HAMBURG, Germany — SAL Heavy Lift has signed contracts with Wuhu Shipyard in China for up to six heavy-lift vessels, under a joint program with SAL’s partner Jumbo Shipping.
The first two Orca class vessels, due to be delivered from mid-2024 onward, will be dedicated to transporting offshore wind turbine components under a long-term commitment with Siemens Gamesa Renewable Energy.
Two more will serve the Jumbo-SAL-Alliance clients in the first half of 2025.
The vessels will each measure 149.9 by 27.2 m with a capacity of 14,600 dwt and a box-shaped single cargo. Provided the hatch covers, with a capacity of 10 t/sq m, are not used for stowing heavy deck cargoes such as 3,000-t cable carousels, the vessels will be able to accommodate over-height cargo in the hold and sail with open hatch covers up to full scantling draft.
With ice class notation 1A, a Polar Code certification and a reduced design temperature of the hull and equipment, the ships will be able to operate in cold conditions.

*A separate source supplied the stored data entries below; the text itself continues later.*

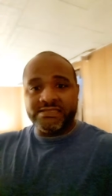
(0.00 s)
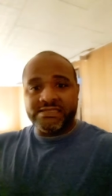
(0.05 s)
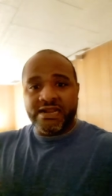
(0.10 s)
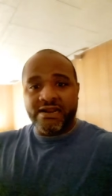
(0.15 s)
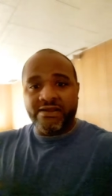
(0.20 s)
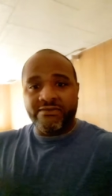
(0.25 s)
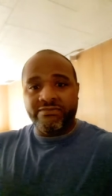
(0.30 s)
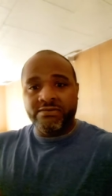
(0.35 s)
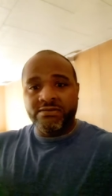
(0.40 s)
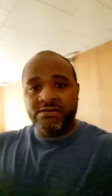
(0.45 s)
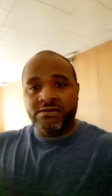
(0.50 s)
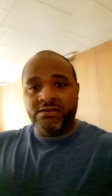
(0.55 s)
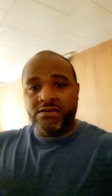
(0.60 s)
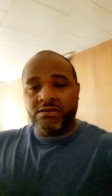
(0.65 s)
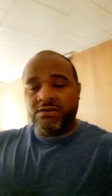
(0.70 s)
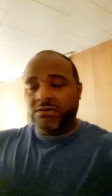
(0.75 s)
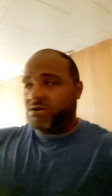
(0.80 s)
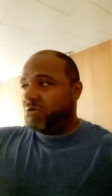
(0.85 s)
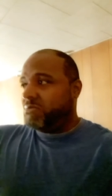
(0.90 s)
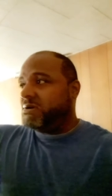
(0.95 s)
Instead of
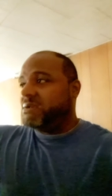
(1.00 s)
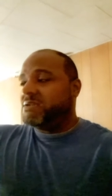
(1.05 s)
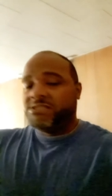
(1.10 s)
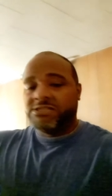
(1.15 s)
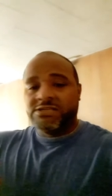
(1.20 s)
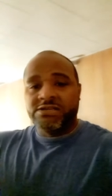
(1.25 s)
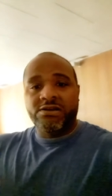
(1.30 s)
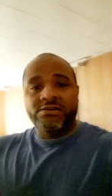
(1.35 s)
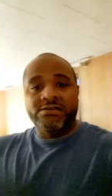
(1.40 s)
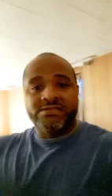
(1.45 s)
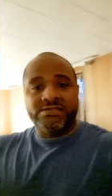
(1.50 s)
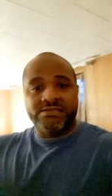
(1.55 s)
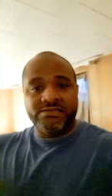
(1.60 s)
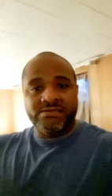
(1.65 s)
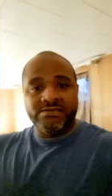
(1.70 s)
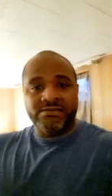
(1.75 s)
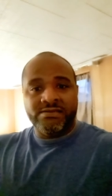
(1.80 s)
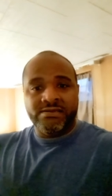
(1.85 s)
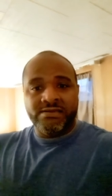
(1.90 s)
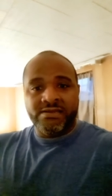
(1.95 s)
going to
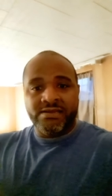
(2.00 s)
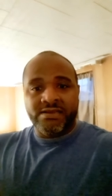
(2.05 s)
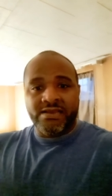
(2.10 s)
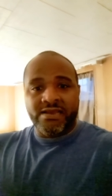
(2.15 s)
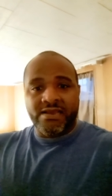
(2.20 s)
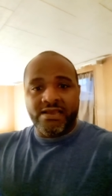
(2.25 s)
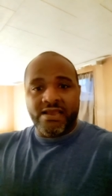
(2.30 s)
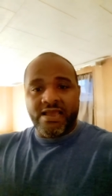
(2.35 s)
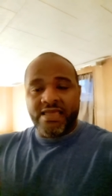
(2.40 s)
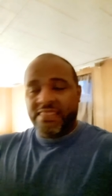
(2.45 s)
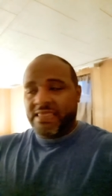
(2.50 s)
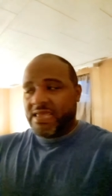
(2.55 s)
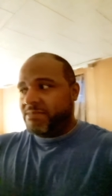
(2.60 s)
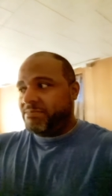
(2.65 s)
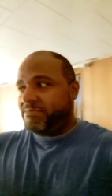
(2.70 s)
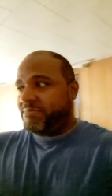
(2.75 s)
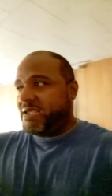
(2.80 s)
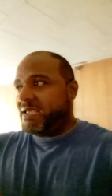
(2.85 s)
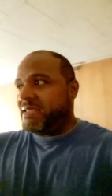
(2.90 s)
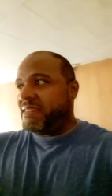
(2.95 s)
church and
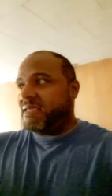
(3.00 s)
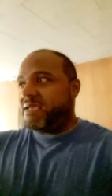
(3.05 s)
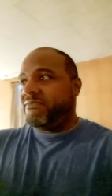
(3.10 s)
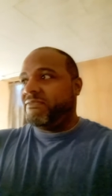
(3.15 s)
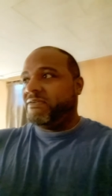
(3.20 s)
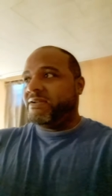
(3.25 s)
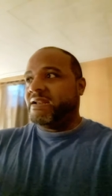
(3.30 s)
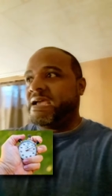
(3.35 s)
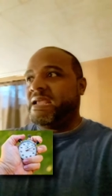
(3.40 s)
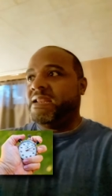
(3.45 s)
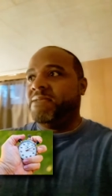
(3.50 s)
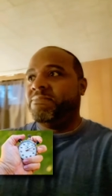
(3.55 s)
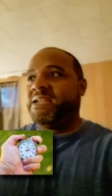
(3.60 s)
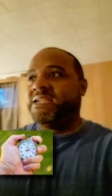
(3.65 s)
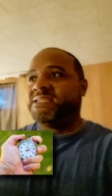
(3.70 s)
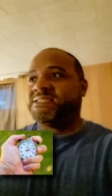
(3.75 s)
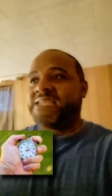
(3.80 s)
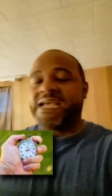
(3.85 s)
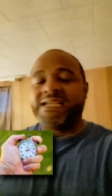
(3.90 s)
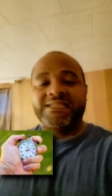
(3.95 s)
then being there for 90
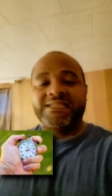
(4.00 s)
minutes,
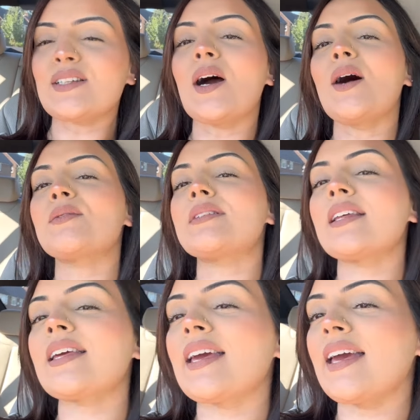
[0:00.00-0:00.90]
So I was
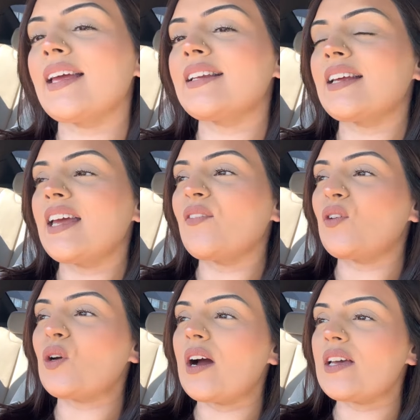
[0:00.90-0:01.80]
thinking,
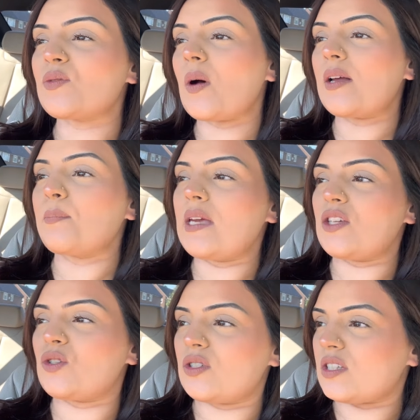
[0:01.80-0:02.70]
if you guys want me
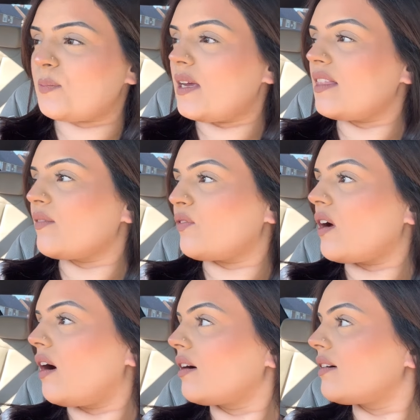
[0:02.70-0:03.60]
to just be in the vlog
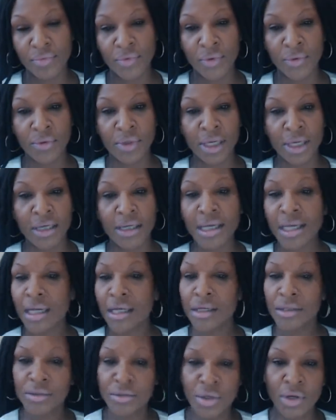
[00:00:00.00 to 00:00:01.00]
Okay?
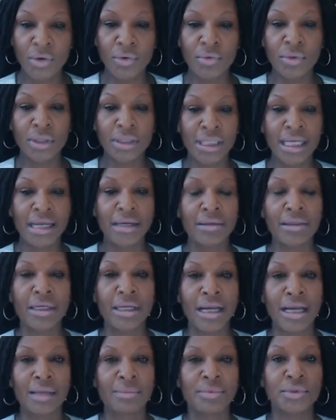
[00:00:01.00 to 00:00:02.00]
Don't allow the
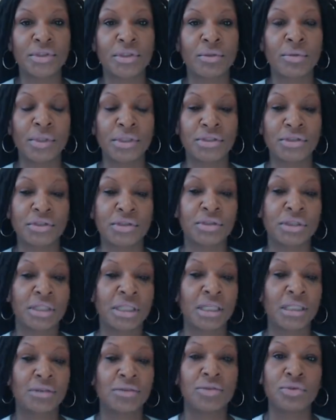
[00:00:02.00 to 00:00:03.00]
cops to question your
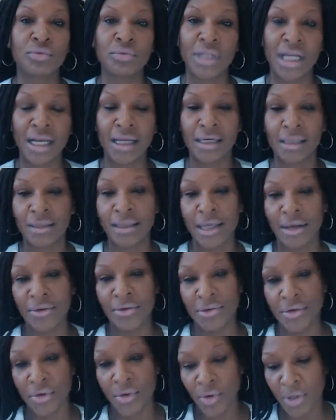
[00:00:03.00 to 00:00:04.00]
kids. Do not allow
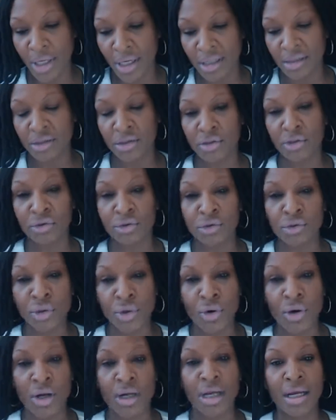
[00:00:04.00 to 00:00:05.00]
your kids to
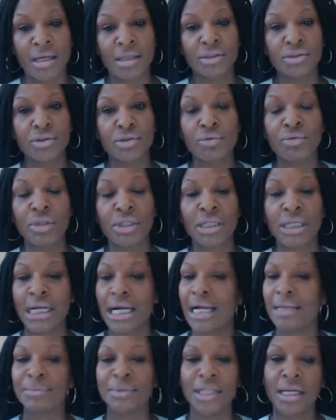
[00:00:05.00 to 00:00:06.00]
talk to the
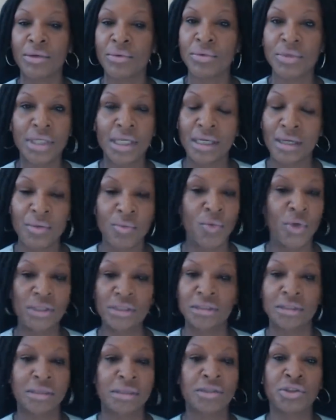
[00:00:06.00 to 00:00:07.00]
cops. I don't care what
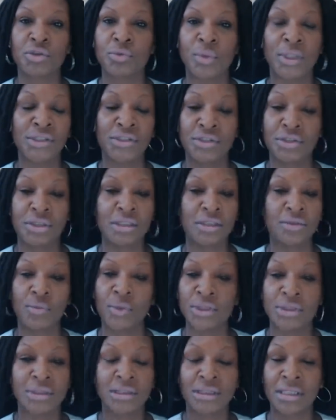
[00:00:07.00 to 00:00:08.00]
the situation is,
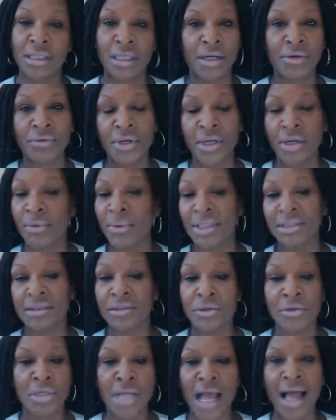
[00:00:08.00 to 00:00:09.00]
what the scenario is.
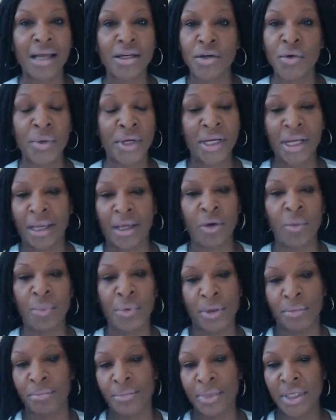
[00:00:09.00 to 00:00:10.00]
They're not going to help
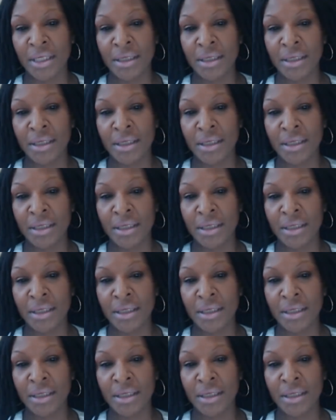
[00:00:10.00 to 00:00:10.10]
him.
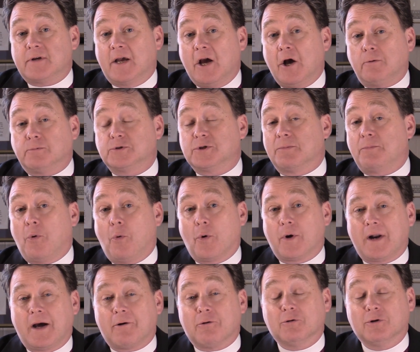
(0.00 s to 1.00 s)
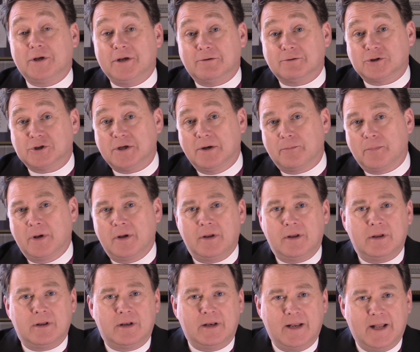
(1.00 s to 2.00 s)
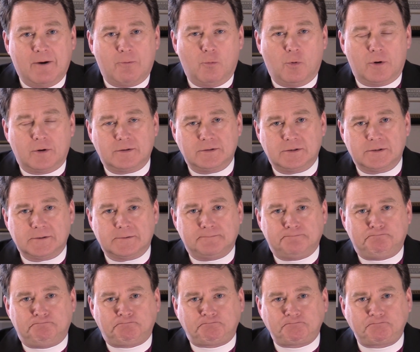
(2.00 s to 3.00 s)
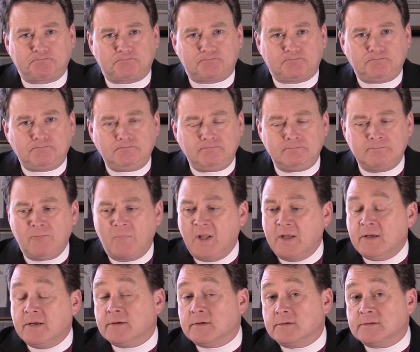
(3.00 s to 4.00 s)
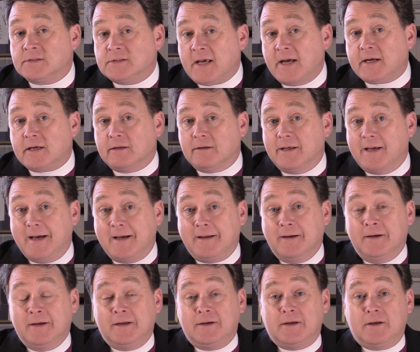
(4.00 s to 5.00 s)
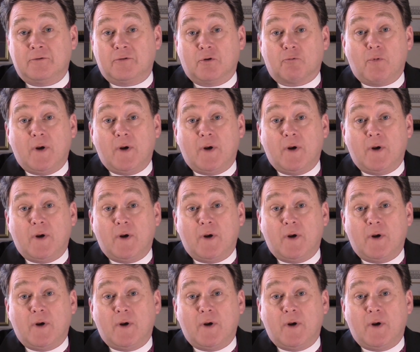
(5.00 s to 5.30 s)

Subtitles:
to help support our leadership networks. Secondly, the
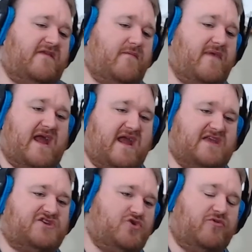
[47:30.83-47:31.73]
band, and then the
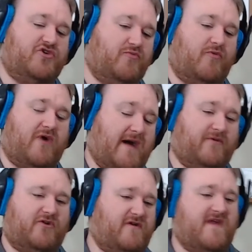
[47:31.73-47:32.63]
band gets super duper
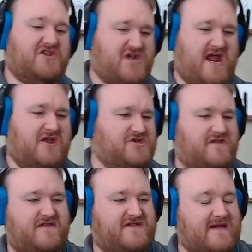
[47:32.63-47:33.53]
popular, and they
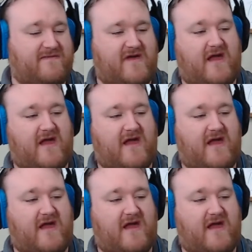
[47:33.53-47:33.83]
change, and the same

Two 800 t Liebherr cranes onboard will handle items weighing up to 1,600 t in tandem.
According to SAL Heavy Lift CTO Sebastian Westphal, “Despite extremely high crane pedestals of more than 11 m, the overall crane height and thereby the vessel’s air draft remains at just about 38 m. This makes it possible for the vessel to pass Kiel Canal and enter strategically important ports worldwide.
“The fully electric cranes are perfect for the vessel’s intelligent energy management and recovery system. This is based on a battery storage system that can be used together with conventional gensets in hybrid mode, or in combination with the vessel’s shore power connection for fully electric port operations.”
In addition, the Orca vessels will have a propulsion system comprising compact main engines and a diesel-electric booster function. According to SAL, this hybrid setup will provide a wide range of economic speed settings and redundancy.
Service speed is typically 15 kn, with the vessels consuming less than 20 t of fuel oil per day, although they will be able to reach a maximum speed of 18.5 kn for urgent deliveries of components to a windfarm installation vessel.
Finally, the vessels are equipped with dual-fuel engines and can use methanol as an alternative fuel.